My mother is grateful and perhaps surprised I go to the memorial service held days after his birthday.
I prefer to attend more weddings than funerals. Amber and I have attended nine wakes since meeting and would have had another, except that my uncle George opted to do without. Some funerals were direct--grandparents--and some attenuated--Kate's brother and Amber's coworker. A few deaths haunt me. A few times a week, I am still irritated by Melissa's unnecessary and maybe inevitable death.
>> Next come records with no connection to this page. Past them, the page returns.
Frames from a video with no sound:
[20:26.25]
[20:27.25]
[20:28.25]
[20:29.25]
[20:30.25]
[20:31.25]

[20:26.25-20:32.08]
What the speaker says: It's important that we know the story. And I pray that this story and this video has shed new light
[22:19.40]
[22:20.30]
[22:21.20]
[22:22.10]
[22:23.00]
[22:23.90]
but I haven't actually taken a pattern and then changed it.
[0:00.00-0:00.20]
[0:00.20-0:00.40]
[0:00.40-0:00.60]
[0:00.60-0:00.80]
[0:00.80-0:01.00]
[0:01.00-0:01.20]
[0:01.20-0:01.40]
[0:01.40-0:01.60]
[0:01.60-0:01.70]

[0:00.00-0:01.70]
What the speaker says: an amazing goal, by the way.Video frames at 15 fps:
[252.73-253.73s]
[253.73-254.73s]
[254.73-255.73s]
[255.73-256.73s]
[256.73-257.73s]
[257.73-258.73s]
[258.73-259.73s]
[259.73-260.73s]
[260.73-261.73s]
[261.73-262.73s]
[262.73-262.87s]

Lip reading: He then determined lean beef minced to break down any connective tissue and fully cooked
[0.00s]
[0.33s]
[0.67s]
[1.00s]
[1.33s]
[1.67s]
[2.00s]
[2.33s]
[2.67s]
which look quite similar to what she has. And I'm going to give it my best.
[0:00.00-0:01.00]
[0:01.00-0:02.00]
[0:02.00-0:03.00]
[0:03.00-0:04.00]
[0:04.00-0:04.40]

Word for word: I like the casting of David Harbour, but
Amber comments there is less of a pall of mourning over the funeral home than they expected, "only three or four people are sad." It could be that Larry had been in the hospital for months, giving us ample time to process what might happen.
Elaine openly weeps through her daughter's speech.
His daughter Beth mentions how she wanted a sign from her father after his death. There was a glorious rainbow stretching states--I saw it all over social media but not in person--which she believes was Larry.
The police play taps, followed by a little of "America the Beautiful," then present his eldest daughter, Stephanie, with the folded flag.
He was also a mason, and I thought there would be something from them, but it was perhaps done more secretly, in keeping with the vibe.
My cousin Jesse plays Israel Kamakawiwo'ole's version of "Somewhere over the Rainbow" to close the service.
My mother cannot handle going to the gathering after at the Hudson House. Originally, I thought she would just go home. She then suggested she wished to eat dinner with her immediate family to soothe herself. When she tells this to Elaine, she clutches my mother's hand and tells her to have a drink in honor of Larry.
My most formative memory of Larry is a weaving of being told it happened and a few flashes of feeling and pictures.
He was a police officer near the Bronx Zoo, where my family was visiting. I don't know what circumstances led to him putting my brothers and me in the back of his squad car and driving us through the zoo with lights flashing. This was easily thirty-five years ago, and haziness is warranted. I remember looking at giraffes and fearing someone would think I, a grade-schooler, had committed some animal-based felony.
He once told me that police officers would drag race on the Taconic Parkway, which sounds terrifying. I assume he must have done this at least once. He was a mainstay of our family parties until he moved, mustached, and with a slightly swaggering irreverence.
Amber doesn't know how to comfort me, and I don't know how to be comforted. I need to mourn and process, but I don't know what I am mourning.